Accepting that there are limits to individual reasonableness doesn’t have to do this—it can reinforce the need for dialogue if people agree that each of us by ourselves has limits and blinkers, but collectively we can approach closer to what is true and good for all. The argument for democracy as the best, or at least a defensible, form of government largely rests on judgments about the role of uncertainty and unpredictability in human affairs. If the world is terribly complicated and full of complex interactions, and human beings are inherently limited, no human being can fully unravel the lines of causality, or predict the outcomes of what we do and don’t do. This means in some basic sense that we are all equal. Each of us is just as flawed and partial as anyone else. There is good reason to think that joint judgments that get the benefit of many individuals contributing their experience and views, and that guarantee the decision will be made with an eye to the well-being of the many, will be better and fairer than the judgments of a few.

This was Aristotle’s argument for democracy. We are better together. We don’t have full access to the truth but we can discern more and check one another’s excesses and mistakes if we agree on processes and institutions to manage conflict, and accept that the results of these deliberations are legitimate.

It is not clear that most Americans accept this anymore. It may be that democracy “cannot bear very much reality.” Today we have an unprecedented class of commentators, analysts, and explainers operating ceaselessly 24/7. Deploying the multiple access tools of social media, close examination of every law, every election, every public figure, every tweet, reveals too many warts. Each voice wants to gain our attention and our dollars by stoking our fears. Our naïve faith is overwhelmed. The reaction is often, I don’t trust any of you. Or, I trust the ones who reinforce what I want to believe.

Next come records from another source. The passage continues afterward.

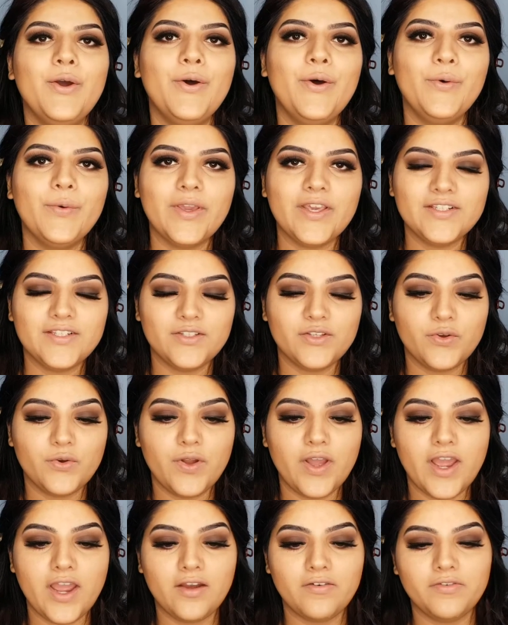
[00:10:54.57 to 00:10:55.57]
Okay, so
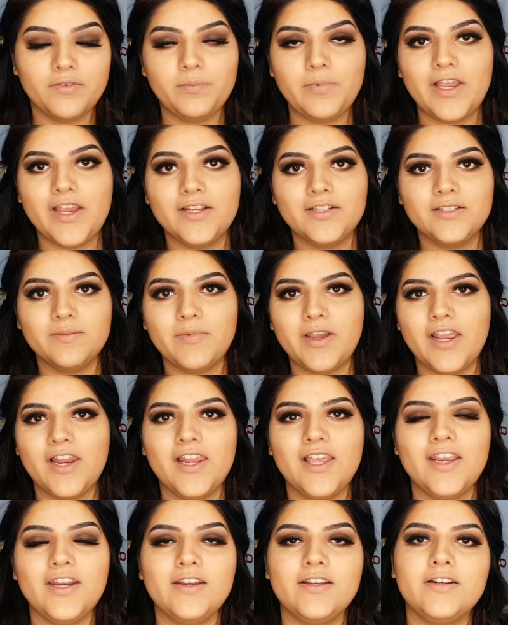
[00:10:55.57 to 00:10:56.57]
I've applied some
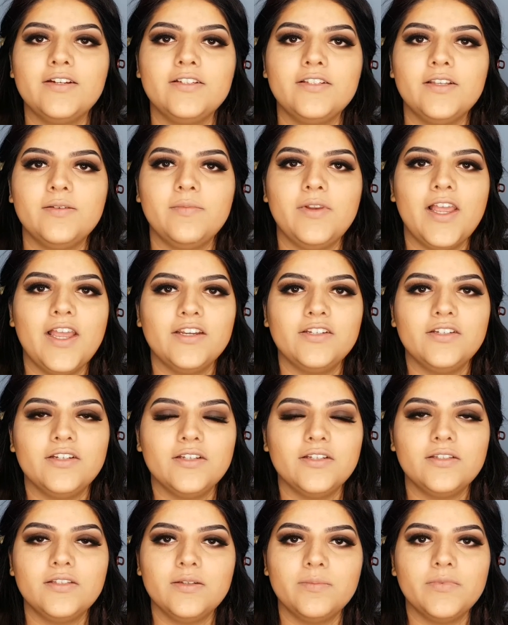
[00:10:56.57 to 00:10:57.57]
eyeliner, some
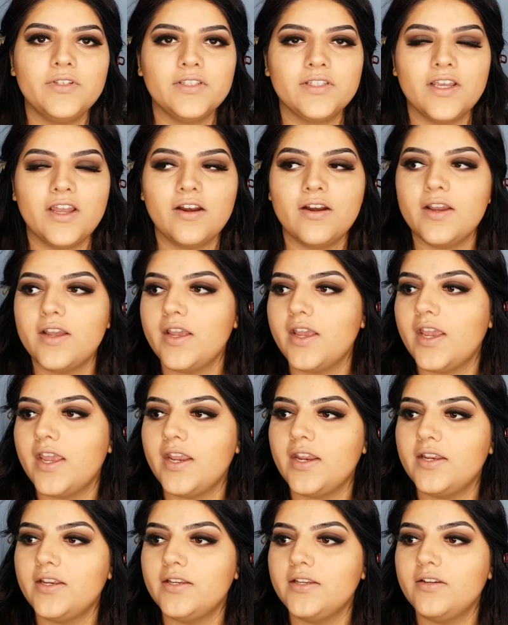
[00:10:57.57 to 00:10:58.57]
lashes, some mascara
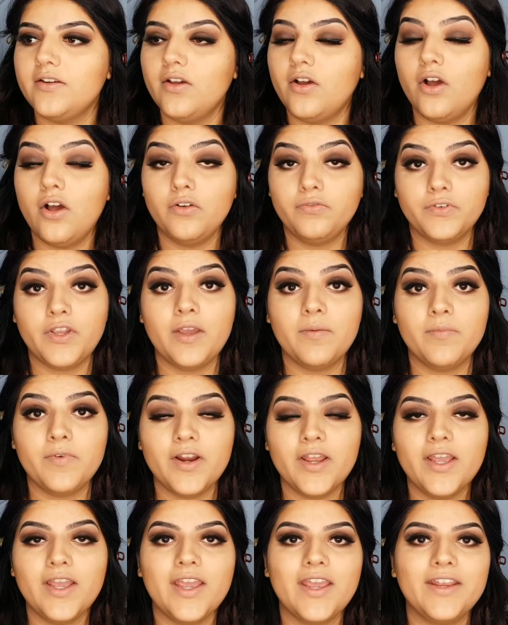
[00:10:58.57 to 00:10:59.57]
and off
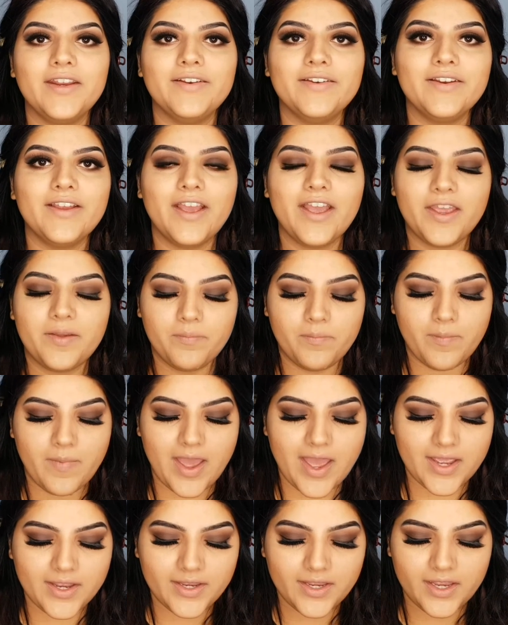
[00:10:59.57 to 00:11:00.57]
camera, and I'm
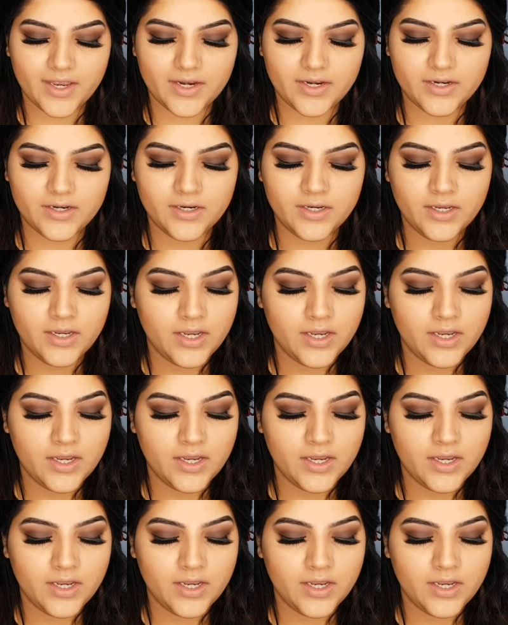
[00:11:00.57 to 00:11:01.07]
back and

Popular culture reinforces our pessimism. Americans today are not optimistic about their future, and the airwaves (an anachronistic image, but you get the idea) are full of dark and dystopian tales. Today’s Batman is not your father’s superhero. From the Matrix to Westworld, reality is something to be manipulated and reshaped, usually by nefarious governments or corporations. Orwell’s 1984 is back on the best-seller lists.

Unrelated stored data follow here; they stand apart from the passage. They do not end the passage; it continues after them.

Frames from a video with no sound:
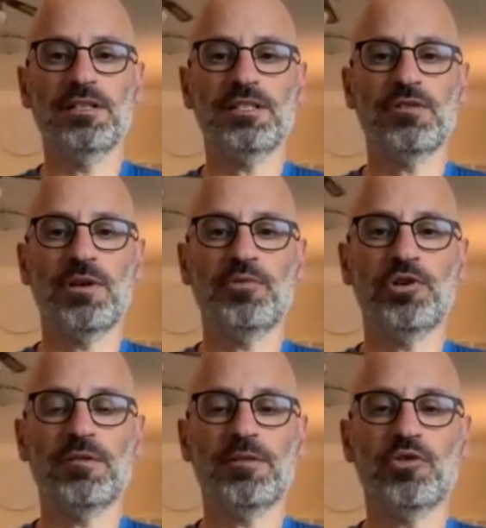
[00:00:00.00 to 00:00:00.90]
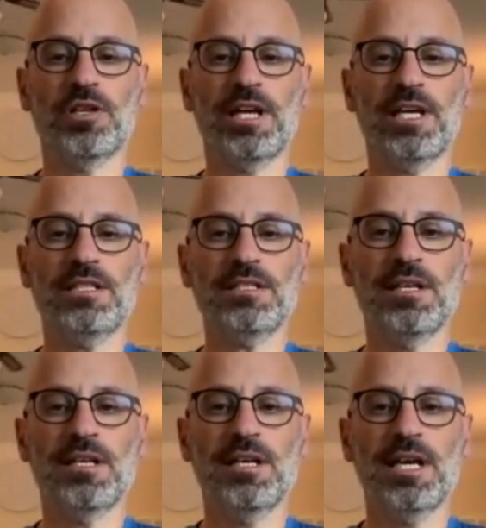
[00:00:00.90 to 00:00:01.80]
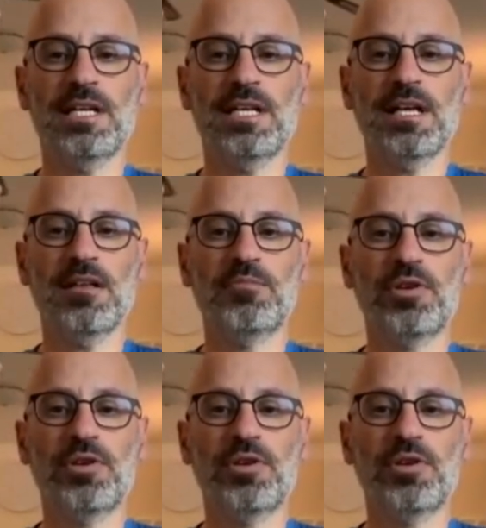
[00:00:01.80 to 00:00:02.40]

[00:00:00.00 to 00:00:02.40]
See where I'm putting them more or less. And inhale,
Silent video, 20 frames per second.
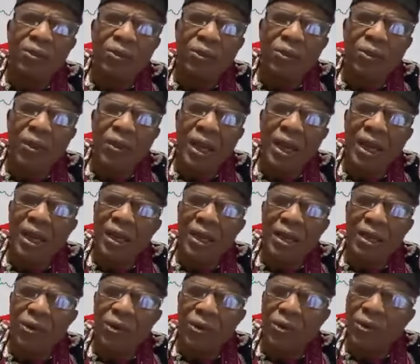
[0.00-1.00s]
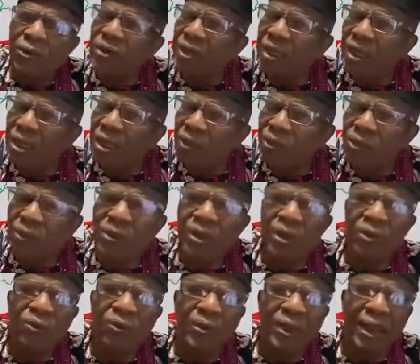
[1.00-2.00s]
railroaded into the
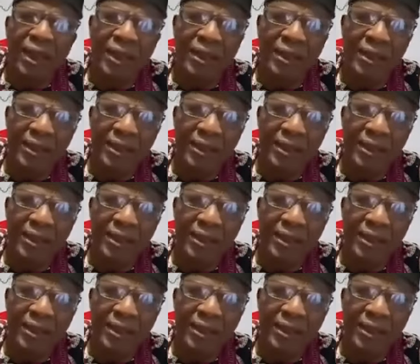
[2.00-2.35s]
gulag.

Today, defenders of democracy must go deeper than reiterating the arguments made in 1789. We were founded at a high point of optimism about the ability of reason to craft laws and institutions to steer us in a positive direction—a belief that normal people with all their frailties can, if well-organized, make good decisions. Americans now tend to believe that their most important institutions conspire to deceive and manipulate them, while many of their fellow citizens cannot be trusted because they are deceived and manipulated, whether by fake news or the deep state or wealthy oligarchs or Silicon Valley techies or all of the above.

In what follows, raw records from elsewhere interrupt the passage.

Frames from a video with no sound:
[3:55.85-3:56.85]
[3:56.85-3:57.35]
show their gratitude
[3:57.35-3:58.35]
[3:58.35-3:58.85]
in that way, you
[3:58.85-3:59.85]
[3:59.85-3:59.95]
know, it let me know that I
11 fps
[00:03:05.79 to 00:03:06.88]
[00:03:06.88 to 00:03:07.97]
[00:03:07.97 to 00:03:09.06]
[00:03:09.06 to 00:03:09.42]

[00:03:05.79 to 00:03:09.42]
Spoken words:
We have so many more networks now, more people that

I have no easy solution, but I can say that nowadays I try to be skeptical of skepticism. The United States has, by any historical or comparative measure, had a damn good run these last 250 years. We need some major housecleaning, however, to have another 250. We seem to have collectively decided that making serious changes to our institutions is just too hard. We can’t get rid of the stupid Electoral College, we can’t restrict money in politics, we can’t do something about our crazy Senate and its bias (the worst in the developed world) in favor of the rural few at the expense of the urban many, we can’t lift up African-Americans, we can’t fix gerrymandering. And much, much more. Let’s do some of these things, and we won’t need to make so many excuses for our bad behavior by blaming hidden drives and unconscious biases.